Dataset entries:
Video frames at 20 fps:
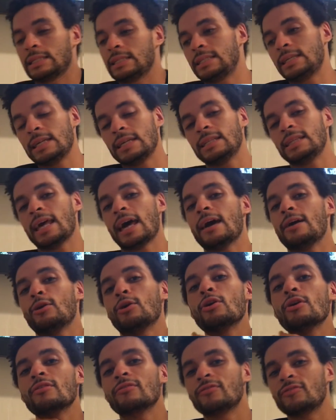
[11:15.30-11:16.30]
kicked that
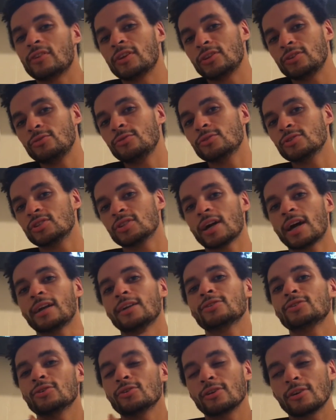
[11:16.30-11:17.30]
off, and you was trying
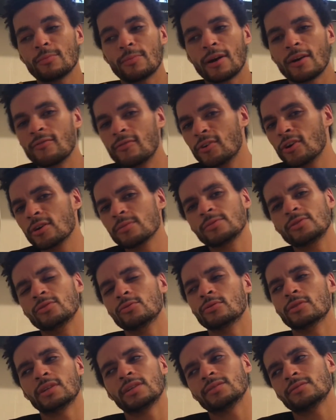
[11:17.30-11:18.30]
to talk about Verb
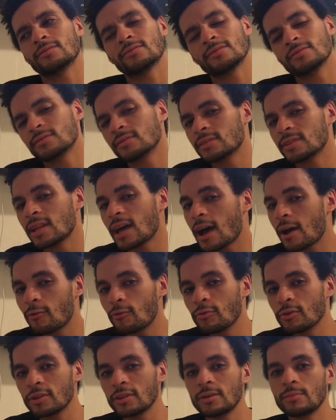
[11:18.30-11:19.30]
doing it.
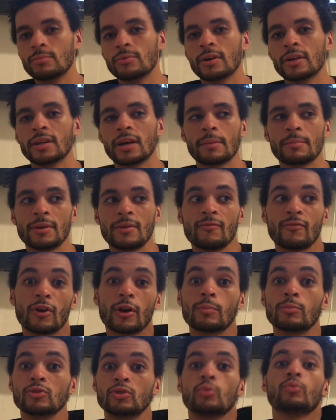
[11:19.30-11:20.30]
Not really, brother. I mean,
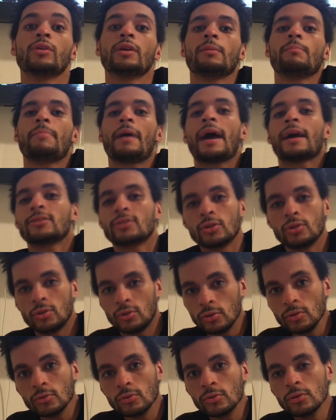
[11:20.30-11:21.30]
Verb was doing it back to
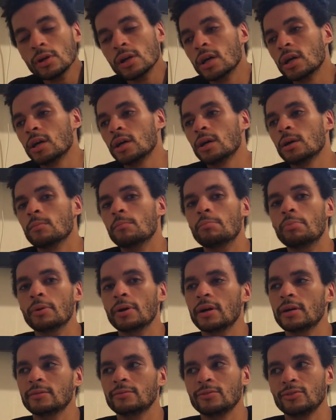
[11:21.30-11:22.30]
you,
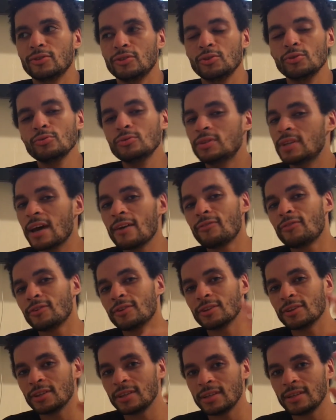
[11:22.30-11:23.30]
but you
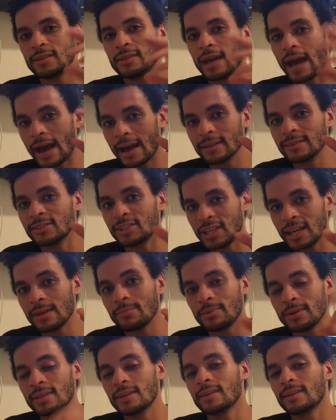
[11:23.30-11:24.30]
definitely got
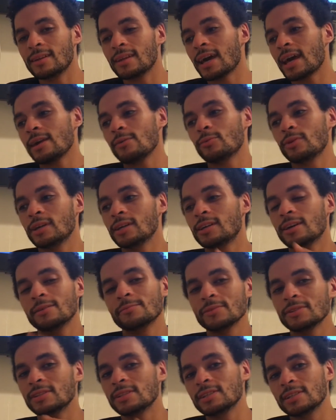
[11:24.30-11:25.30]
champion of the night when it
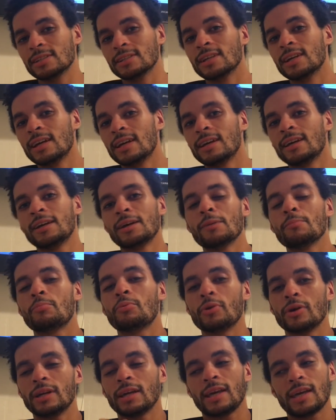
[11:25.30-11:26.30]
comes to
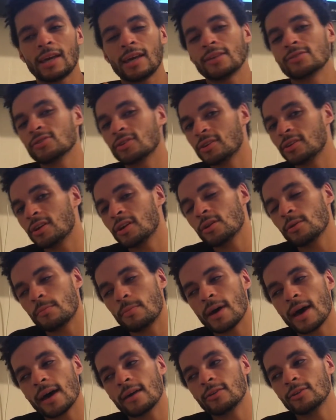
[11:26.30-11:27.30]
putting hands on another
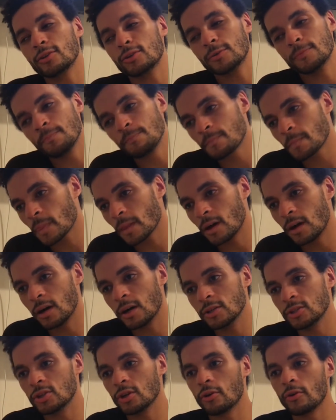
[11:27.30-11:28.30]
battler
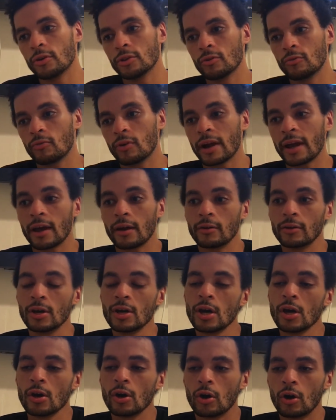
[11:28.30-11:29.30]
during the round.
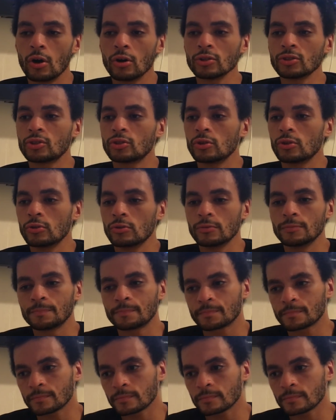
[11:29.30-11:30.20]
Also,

**WHAT IS EXPECTED**
Once the pictures are removed, return the entries exactly as they stand.

**OUTPUT FOR THIS EXERCISE**
Video frames at 20 fps:
[11:15.30-11:16.30]
kicked that
[11:16.30-11:17.30]
off, and you was trying
[11:17.30-11:18.30]
to talk about Verb
[11:18.30-11:19.30]
doing it.
[11:19.30-11:20.30]
Not really, brother. I mean,
[11:20.30-11:21.30]
Verb was doing it back to
[11:21.30-11:22.30]
you,
[11:22.30-11:23.30]
but you
[11:23.30-11:24.30]
definitely got
[11:24.30-11:25.30]
champion of the night when it
[11:25.30-11:26.30]
comes to
[11:26.30-11:27.30]
putting hands on another
[11:27.30-11:28.30]
battler
[11:28.30-11:29.30]
during the round.
[11:29.30-11:30.20]
Also,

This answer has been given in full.